Генрих, войдя в купе, наскоро устроился на нижней полке. Осмотревшись, он увидел молодую женщину, что была занята снятием макияжа,
Генрих расположился на полке, отвернувшись, попытался уснуть. Он ворочался с бока на бок, не мог сосредоточиться ни на одной мысли, они словно ждала глубокой ночи, чтобы измучить его неопределенностью. Ему опять стало страшно. Одиночество сдавливало, нагнетало страх, в этом помогала ночь, стук колес по рельсам, отблеск света прожекторов, мешали уйти от действительности. Сон не шел.
Он не мог понять, почему его так возлюбило одиночество, почему все попытки наладить отношения с женщиной, сводилось к столь банальному бегству, словно его кто-то, что-то отваживало от них, без каких– либо объяснений гнало от них прочь. Кажется, что это настоящий рок, проживать жизнь без взаимности. Может этот крест ему дан, чтобы осознать любовь, сказав как нравоучение, что то что он пережил к женщинам, всего-то мужская меланхолия, не более того. Возможно, она, любовь, все, же еще будет в его жизни. На этой мысли Генрих заснул.
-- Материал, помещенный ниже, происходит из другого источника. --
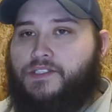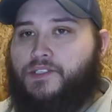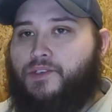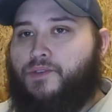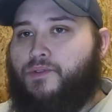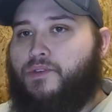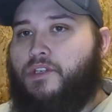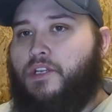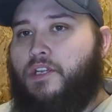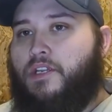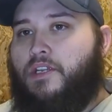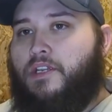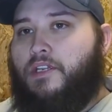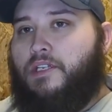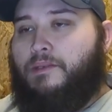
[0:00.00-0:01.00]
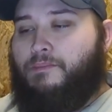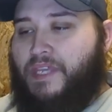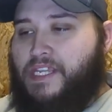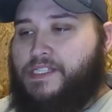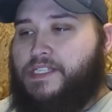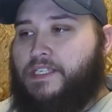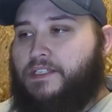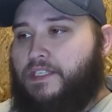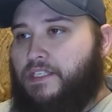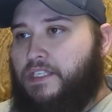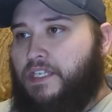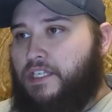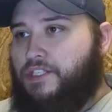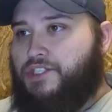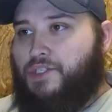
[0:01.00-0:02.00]
So basically
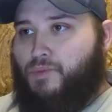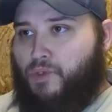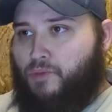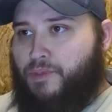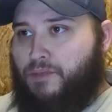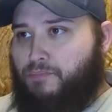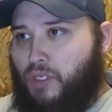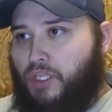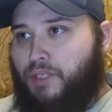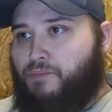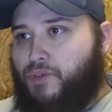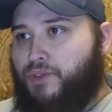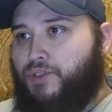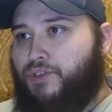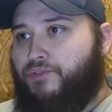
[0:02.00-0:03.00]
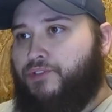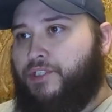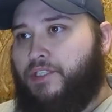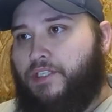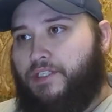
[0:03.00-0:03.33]
the engine will be bulletproofed.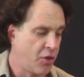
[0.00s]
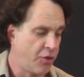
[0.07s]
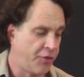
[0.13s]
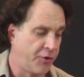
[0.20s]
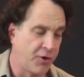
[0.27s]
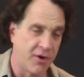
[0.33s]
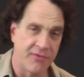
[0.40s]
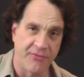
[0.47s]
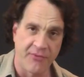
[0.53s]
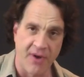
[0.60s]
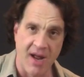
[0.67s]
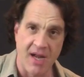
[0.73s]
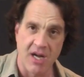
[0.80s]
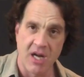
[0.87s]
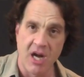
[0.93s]
3rd
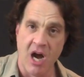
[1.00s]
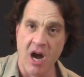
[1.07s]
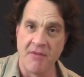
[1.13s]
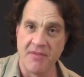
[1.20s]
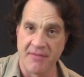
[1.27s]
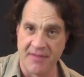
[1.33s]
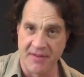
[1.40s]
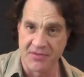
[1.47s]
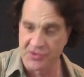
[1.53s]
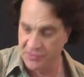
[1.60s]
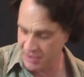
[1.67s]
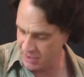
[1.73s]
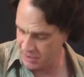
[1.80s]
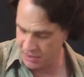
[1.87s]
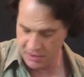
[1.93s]
fret of the 5th
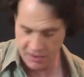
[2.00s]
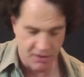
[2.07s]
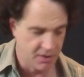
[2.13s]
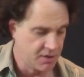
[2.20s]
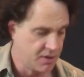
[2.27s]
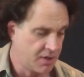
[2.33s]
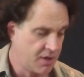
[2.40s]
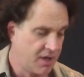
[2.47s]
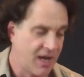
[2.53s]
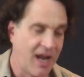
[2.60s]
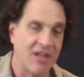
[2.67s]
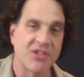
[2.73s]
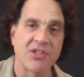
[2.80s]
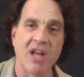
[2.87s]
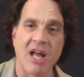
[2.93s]
string,
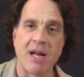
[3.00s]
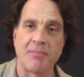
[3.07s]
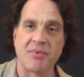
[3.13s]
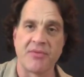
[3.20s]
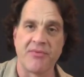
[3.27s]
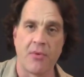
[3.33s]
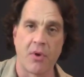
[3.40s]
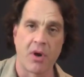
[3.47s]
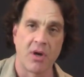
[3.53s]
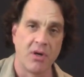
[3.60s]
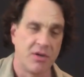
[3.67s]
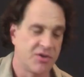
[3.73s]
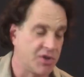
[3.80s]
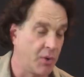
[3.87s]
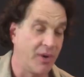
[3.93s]
and slide up to
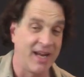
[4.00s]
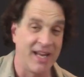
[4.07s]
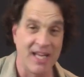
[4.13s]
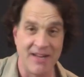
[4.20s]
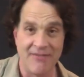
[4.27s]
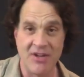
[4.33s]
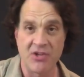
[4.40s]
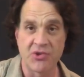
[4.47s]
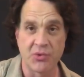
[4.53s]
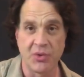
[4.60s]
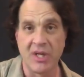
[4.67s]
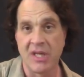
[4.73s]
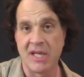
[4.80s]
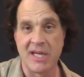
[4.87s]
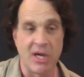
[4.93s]
4. So
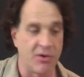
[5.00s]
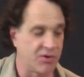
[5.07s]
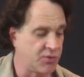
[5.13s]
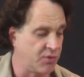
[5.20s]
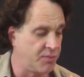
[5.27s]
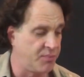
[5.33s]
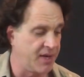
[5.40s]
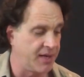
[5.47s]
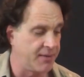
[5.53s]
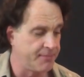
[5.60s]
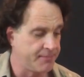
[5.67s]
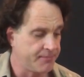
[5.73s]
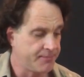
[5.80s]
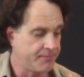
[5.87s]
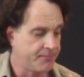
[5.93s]
individually the notes would be,
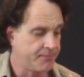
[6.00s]
and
Как – то незаметно наступило серое утро. В купе все спали. Генрих ужаснувшись, что мысль о любви была всего-то лекарством, снотворным, действие которого прошло и он опять одинок, просто был повергнут бесповоротностью судьбы. Собравшись с мыслями, решил перебороть внутренний страх одиночества, твердо уверовав, что занятому человеку не до одиночества, так как рабочее время лечит, что по прибытию в Санкт– Петербург, он полностью отдастся работе, загрузит себя чужими проблемами, сопереживая другим, разрешая их росчерком пера. Он найдет то, что должен найти – общение. Одиночество – это роскошь! И на него нельзя тратить время.
Сейчас он просто взял у судьбы тайм аут, чтобы определиться и идти по жизни дальше. Это время для анализа ошибок, но их надо перелопатить в 2–3 дня, чтобы не впасть в депрессию, гоняя себя по кругам ада воспоминаний. Прошлое оставлено во вчера, оно однозначно было, но прошло. Его не вернуть.
За окном показался пригород Санкт – Петербурга, что так обрадовал своей мощью, духовностью, невольно захотелось сесть поближе к окну, впитывая прошлое великого наследия. Мозг рисовал кадры войны.
…Шла война, но люди радовались рождению нового. Наверно, и Ефросинья, его бабушка, в те дни, рожая сына, умилялась, видя перед собой малыша. Новую жизнь! Наперекор страху она, даруя ему жизнь, сделала, прежде всего – счастливой себя.
Сейчас он одинок. Близкие, показалось, устали ждать внуков и правнуков, умерли, один за другим простившись с ним навсегда. Быть может их уход никто и не заметил со стороны, но ему их не хватает. Их любви.
От этих мыслей его отвлек мужик с верхней полки, что хлопал по плечу, что-то бормоча: «Слышь, пацан, давай по пивку?! В горле пересохло после ночи. У меня есть!»